Mastercard: The $450 Billion Company Focusing on Tech Integration
Since Michael Miebach became CEO of Mastercard (NYSE: MA) in 2021, management has prioritized expanding tech platforms, supporting cross-border commerce, and developing services that help clients reduce fraud, streamline payment flows and extract insights from payment data.
Those efforts helped Mastercard post record revenue and net income in 2025. Revenue of nearly $33 billion represented a year-over-year increase of more than 16%, while net income of nearly $15 billion rose by a similar margin.
That profitability was driven largely by a reported 100% gross margin in 2025 — enabled by tech integrations and minimal cost of goods sold — so quarterly gross profit essentially matched net revenue.
For investors, that has translated into consistent earnings performance. Mastercard hasn't missed an earnings estimate since Q3 2020 and has recorded 21 consecutive quarterly earnings beats.
Most recently, the company reported Q4 2025 EPS of $4.76, a nearly 25% year-over-year increase. Analysts expect Mastercard's earnings to rise roughly 17% in the year ahead, from $15.91 to $18.61 per share.
Mastercard has also been embracing broader fintech trends, shifting from a traditional payments network toward an AI-driven, software-focused enterprise that emphasizes enhanced security, simplified B2B transactions with virtual cards, and agentic AI tools.
Additionally, Mastercard pays a dividend. While the yield is modest (about 0.69%), the company has raised its payout for 13 consecutive years, maintains a sustainable payout ratio (around 21.07%), and shows an annualized five-year dividend growth rate near 13.70%.

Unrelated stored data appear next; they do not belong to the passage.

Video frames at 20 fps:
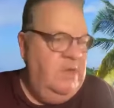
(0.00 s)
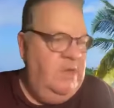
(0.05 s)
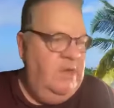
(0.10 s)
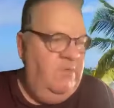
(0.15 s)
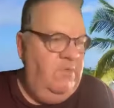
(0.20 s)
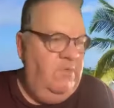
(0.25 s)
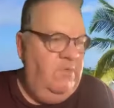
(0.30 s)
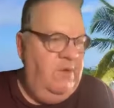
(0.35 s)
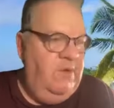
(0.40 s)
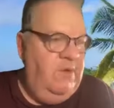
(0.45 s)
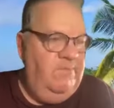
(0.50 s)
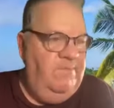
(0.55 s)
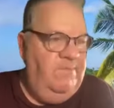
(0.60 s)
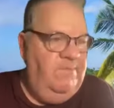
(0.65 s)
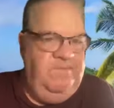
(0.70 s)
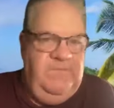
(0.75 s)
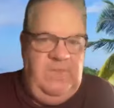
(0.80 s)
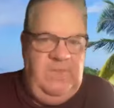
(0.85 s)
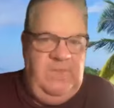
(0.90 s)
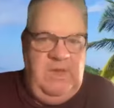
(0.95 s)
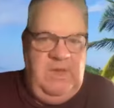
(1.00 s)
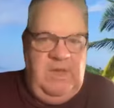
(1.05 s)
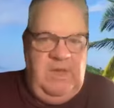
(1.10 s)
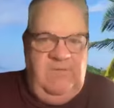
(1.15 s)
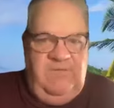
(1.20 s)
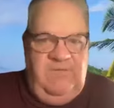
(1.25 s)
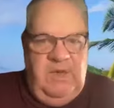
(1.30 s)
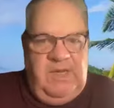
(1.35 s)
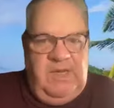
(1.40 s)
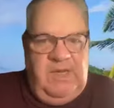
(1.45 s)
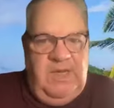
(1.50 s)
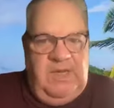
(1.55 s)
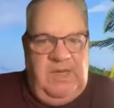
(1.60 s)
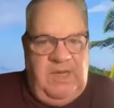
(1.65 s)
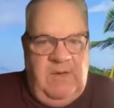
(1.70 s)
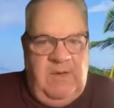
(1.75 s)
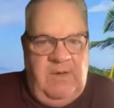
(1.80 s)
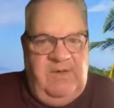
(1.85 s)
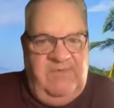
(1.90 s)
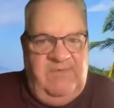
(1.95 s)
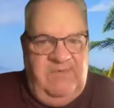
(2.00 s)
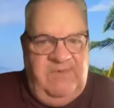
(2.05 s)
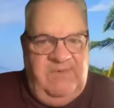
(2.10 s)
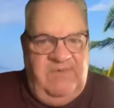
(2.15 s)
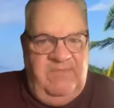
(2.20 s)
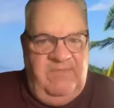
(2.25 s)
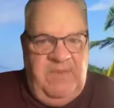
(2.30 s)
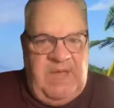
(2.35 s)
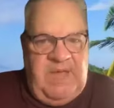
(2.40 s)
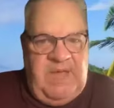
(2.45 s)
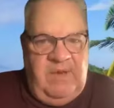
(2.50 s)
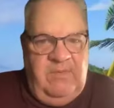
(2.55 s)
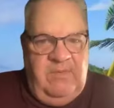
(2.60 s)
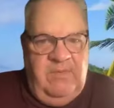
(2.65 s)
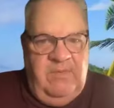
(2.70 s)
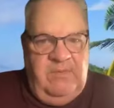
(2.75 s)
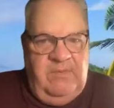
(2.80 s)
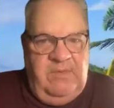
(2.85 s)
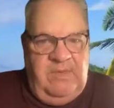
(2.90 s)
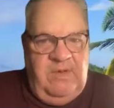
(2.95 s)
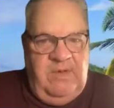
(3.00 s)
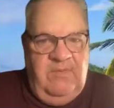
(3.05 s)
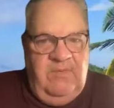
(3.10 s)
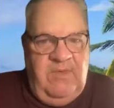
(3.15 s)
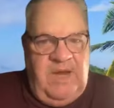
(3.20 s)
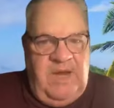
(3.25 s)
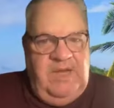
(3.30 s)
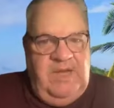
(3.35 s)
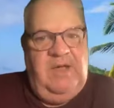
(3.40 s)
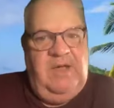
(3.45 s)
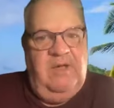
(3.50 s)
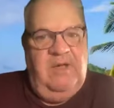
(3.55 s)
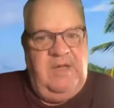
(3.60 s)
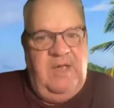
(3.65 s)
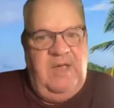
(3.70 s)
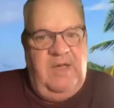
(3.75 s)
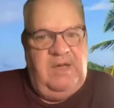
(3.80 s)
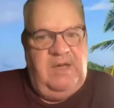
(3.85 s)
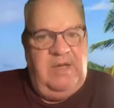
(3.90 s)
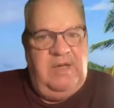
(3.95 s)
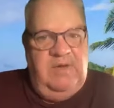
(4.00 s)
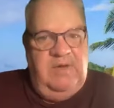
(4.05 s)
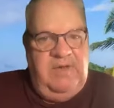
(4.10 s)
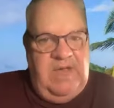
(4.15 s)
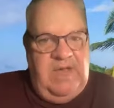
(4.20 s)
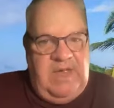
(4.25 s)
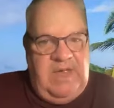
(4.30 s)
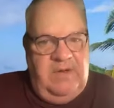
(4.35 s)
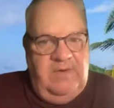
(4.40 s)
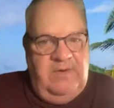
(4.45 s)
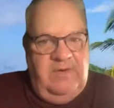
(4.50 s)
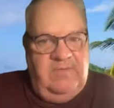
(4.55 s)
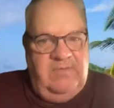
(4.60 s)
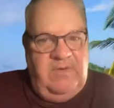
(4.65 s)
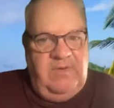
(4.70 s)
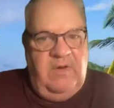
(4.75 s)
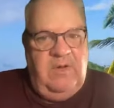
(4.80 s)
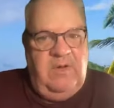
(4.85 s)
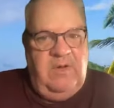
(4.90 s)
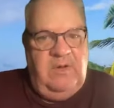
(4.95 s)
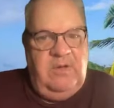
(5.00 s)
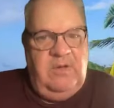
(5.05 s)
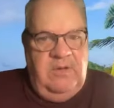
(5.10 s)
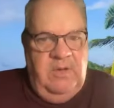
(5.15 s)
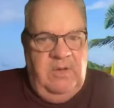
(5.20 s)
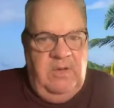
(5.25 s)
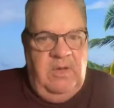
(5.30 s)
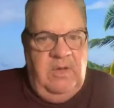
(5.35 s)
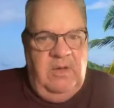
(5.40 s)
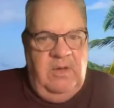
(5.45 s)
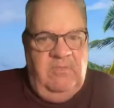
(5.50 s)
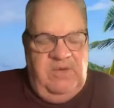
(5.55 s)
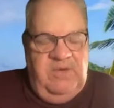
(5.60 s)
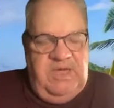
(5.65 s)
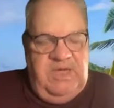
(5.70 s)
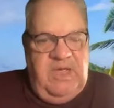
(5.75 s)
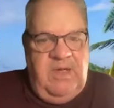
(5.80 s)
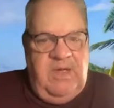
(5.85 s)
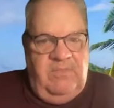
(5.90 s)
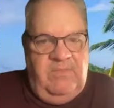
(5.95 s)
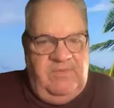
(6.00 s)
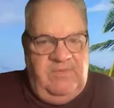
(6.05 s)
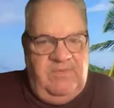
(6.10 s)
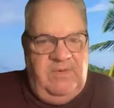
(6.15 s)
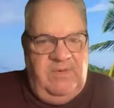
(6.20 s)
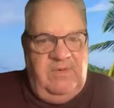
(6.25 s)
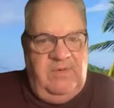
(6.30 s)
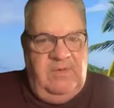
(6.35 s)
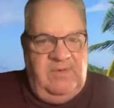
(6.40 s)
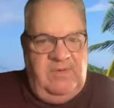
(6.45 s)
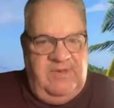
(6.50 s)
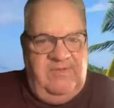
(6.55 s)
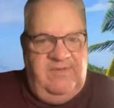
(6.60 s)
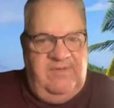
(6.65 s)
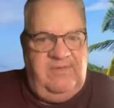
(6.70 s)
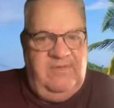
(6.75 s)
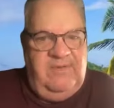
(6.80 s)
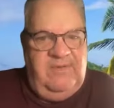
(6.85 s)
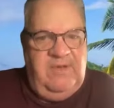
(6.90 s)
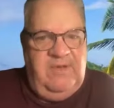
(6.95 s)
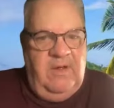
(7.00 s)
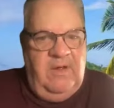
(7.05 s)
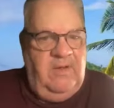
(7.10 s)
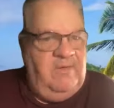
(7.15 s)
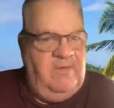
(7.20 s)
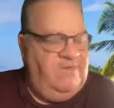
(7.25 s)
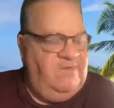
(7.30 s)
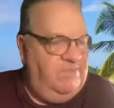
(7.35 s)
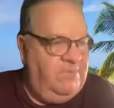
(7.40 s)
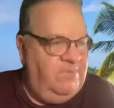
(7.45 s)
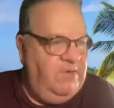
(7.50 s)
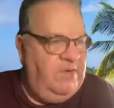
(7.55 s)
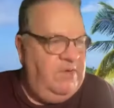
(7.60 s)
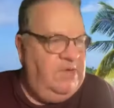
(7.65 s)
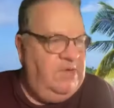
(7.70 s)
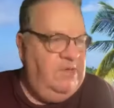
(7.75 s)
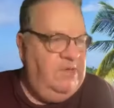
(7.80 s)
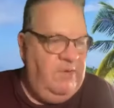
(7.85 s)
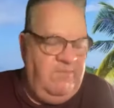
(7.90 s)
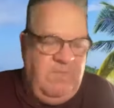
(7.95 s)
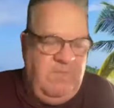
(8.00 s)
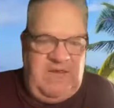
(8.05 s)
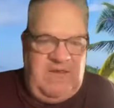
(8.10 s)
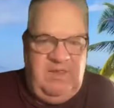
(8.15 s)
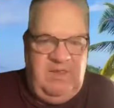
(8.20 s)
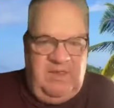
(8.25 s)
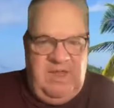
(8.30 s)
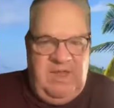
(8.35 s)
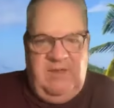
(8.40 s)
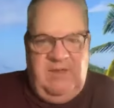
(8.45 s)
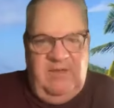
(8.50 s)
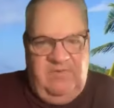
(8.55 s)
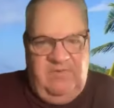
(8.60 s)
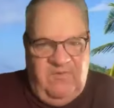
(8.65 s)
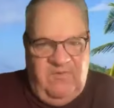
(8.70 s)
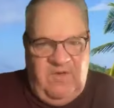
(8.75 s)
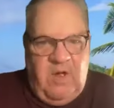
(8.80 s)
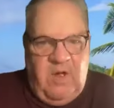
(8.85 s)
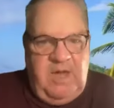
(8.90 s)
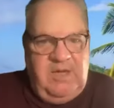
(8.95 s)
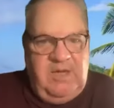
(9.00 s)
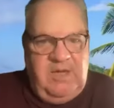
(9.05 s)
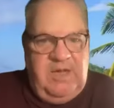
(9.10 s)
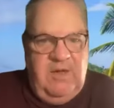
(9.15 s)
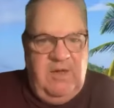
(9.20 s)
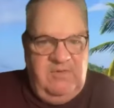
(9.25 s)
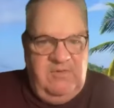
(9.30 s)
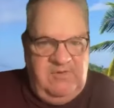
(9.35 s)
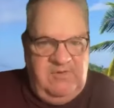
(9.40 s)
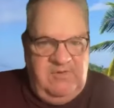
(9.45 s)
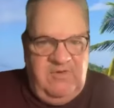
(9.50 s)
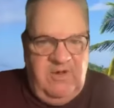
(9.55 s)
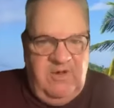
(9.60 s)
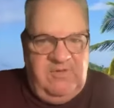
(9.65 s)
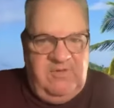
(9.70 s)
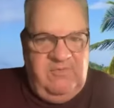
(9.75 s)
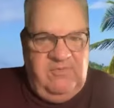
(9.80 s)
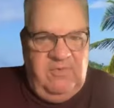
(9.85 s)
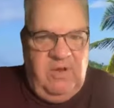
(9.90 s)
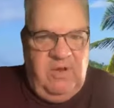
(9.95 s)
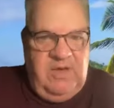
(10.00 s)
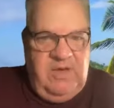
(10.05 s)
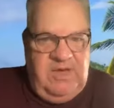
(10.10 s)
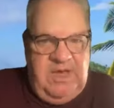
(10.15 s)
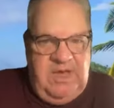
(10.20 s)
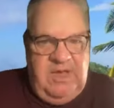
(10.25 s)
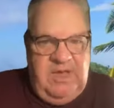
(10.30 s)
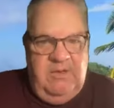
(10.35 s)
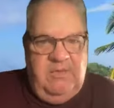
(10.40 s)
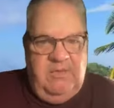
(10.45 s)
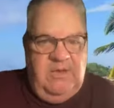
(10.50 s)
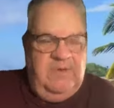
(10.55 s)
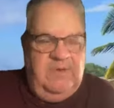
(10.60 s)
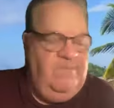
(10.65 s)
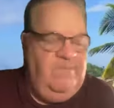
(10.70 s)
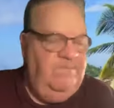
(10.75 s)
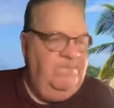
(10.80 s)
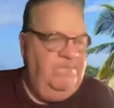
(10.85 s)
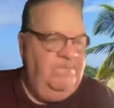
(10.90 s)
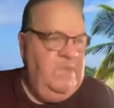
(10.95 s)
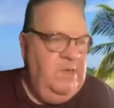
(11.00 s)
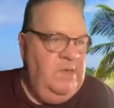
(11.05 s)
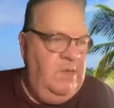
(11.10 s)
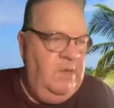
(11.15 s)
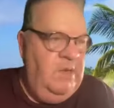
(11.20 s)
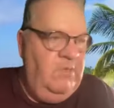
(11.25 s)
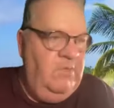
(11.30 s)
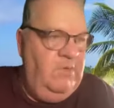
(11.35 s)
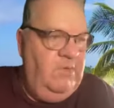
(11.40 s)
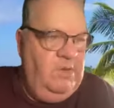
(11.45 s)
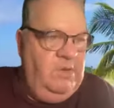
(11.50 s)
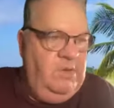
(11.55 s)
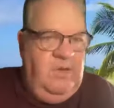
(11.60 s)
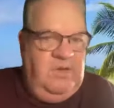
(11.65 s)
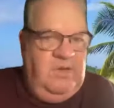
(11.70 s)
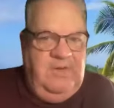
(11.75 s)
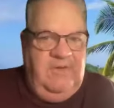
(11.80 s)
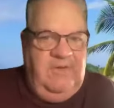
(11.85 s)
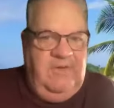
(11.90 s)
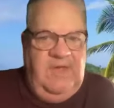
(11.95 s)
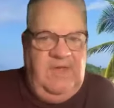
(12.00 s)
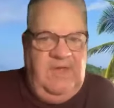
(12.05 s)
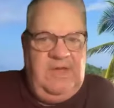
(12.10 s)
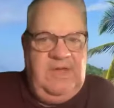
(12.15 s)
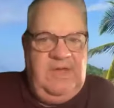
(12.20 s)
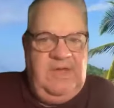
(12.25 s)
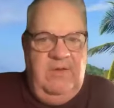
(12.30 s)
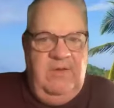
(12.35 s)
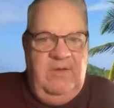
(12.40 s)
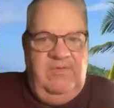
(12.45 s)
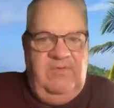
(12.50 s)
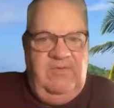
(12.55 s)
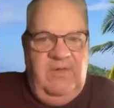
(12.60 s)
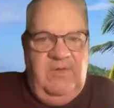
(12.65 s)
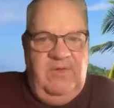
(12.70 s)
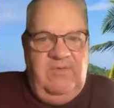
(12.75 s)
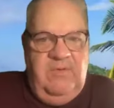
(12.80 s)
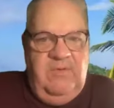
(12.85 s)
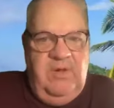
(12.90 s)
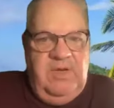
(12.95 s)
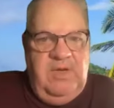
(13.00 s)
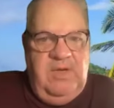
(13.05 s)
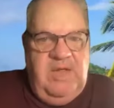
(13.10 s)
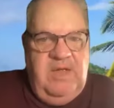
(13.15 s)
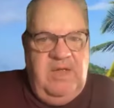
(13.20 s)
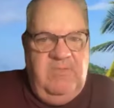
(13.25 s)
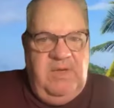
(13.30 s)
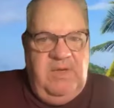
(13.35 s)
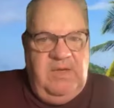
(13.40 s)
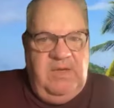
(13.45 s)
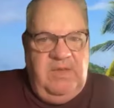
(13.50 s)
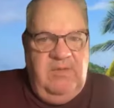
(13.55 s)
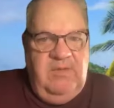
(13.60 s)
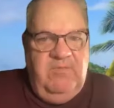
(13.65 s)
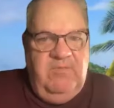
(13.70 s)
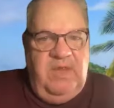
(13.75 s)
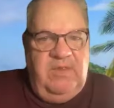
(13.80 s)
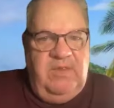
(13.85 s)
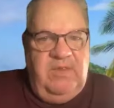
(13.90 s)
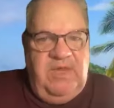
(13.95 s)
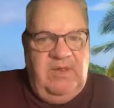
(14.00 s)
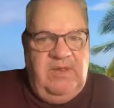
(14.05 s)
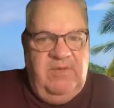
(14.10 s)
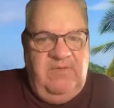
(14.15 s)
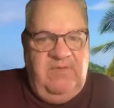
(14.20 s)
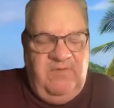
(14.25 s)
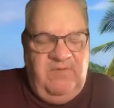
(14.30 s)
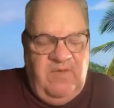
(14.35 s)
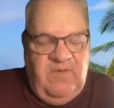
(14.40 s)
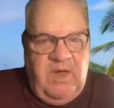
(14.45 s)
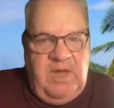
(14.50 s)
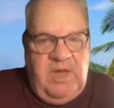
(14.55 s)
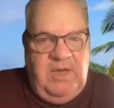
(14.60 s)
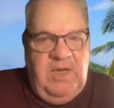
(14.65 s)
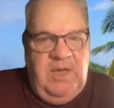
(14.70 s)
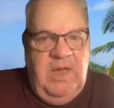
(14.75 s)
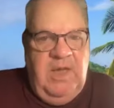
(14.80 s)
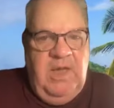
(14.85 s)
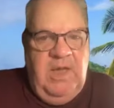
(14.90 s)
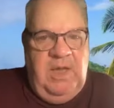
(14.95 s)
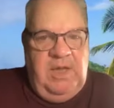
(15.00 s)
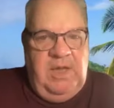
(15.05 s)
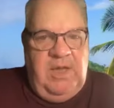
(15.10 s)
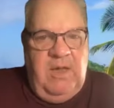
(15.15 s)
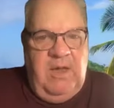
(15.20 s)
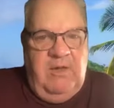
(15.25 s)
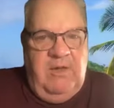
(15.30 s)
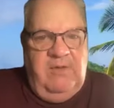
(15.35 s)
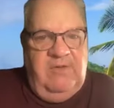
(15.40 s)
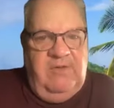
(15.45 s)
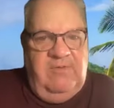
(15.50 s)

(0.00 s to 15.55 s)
Well, if you're going to go into this battle, your radio can't go down. You've got to be able to listen to the Holy Spirit. And you may think it's fine going to church right now. And, well, a lot of you aren't going to church right now, but you might think it's fine going to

Visa: Evolving and Adapting Since 1958
Visa (NYSE: V) operates a network-based model that enables partner banks and financial institutions to issue branded payment products while Visa focuses on infrastructure, standards and technology integration.
Like Mastercard, Visa is integrating fintech capabilities — including AI-driven solutions and blockchain-based settlement — with the aim of moving from primarily card-based transactions to more flexible, digital-first experiences by 2026.
That strategy helped Visa report record revenue and net income in 2025, with revenue of about $40 billion (an 11% year-over-year increase) and net income near $20 billion.
Visa's consistency is notable: it hasn't missed an earnings estimate in the past 10 years. During that stretch the company met analyst expectations twice and beat EPS estimates 38 times.
Much of Visa's resilience stems from its strong margins — roughly an 83% gross profit margin in 2025, in line with its 10-year average.
Like its peer, Visa also pays a modest dividend (currently about 0.87%). Visa's payout ratio is a healthy ~25.14%, its annualized five-year dividend growth rate is roughly 14.48%, and the company has increased its payout for 17 consecutive years.